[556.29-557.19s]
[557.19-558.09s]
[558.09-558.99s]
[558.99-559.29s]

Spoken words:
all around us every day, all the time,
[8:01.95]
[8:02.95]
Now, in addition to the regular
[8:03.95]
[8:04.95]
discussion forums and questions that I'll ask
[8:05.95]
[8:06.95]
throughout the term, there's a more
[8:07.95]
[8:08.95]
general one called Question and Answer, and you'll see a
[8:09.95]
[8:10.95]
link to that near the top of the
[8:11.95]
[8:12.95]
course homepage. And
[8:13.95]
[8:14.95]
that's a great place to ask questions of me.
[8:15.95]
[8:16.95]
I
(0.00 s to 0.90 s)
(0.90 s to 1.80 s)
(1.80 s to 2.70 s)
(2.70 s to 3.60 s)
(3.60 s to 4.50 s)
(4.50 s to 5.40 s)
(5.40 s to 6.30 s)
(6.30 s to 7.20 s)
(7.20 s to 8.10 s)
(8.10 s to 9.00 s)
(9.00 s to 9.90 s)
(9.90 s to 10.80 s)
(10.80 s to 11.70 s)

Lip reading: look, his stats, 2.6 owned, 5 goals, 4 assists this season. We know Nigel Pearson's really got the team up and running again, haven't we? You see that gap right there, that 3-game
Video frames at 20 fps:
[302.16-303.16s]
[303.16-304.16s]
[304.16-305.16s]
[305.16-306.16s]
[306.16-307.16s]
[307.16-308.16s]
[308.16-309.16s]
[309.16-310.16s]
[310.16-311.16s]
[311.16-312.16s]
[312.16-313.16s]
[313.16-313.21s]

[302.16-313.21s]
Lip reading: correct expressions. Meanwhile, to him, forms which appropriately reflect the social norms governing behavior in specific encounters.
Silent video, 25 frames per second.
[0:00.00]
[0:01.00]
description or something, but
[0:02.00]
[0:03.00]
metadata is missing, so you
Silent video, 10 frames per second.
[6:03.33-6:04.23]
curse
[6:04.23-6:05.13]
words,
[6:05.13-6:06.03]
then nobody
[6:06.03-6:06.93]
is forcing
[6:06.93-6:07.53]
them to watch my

━━━━━━━━━━━━━━━━

EXERCISE DESCRIPTION: Pull every line containing "second" from the material above.

WRITTEN RESPONSE:
Silent video, 25 frames per second.
Silent video, 10 frames per second.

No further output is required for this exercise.